START EXTRACTED MATERIAL

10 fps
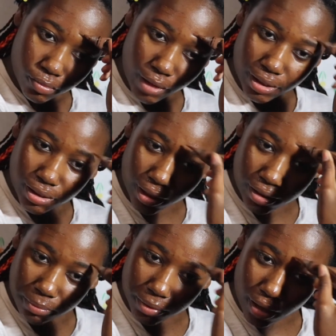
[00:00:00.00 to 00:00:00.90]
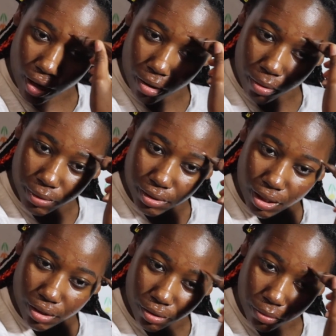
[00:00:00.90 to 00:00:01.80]
That's like something I always
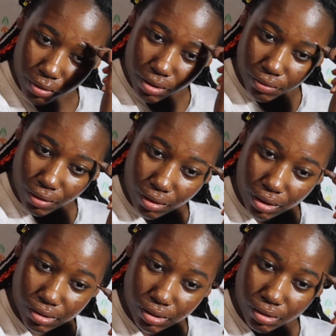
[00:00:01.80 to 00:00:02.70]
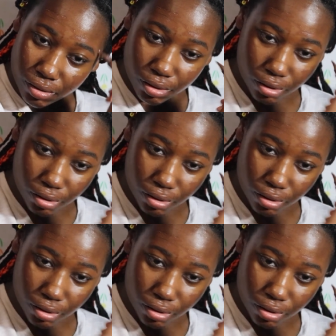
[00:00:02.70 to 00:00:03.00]
gotta do with this foundation.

END EXTRACTED MATERIAL

ACTIVITY: Exactly the lines from the line that contains "[00:00:00.90 to 00:00:01.80]" through the last line above, and no other lines, must be output, with pictures excluded.

RESPONSE TO THIS TASK:
[00:00:00.90 to 00:00:01.80]
That's like something I always
[00:00:01.80 to 00:00:02.70]
[00:00:02.70 to 00:00:03.00]
gotta do with this foundation.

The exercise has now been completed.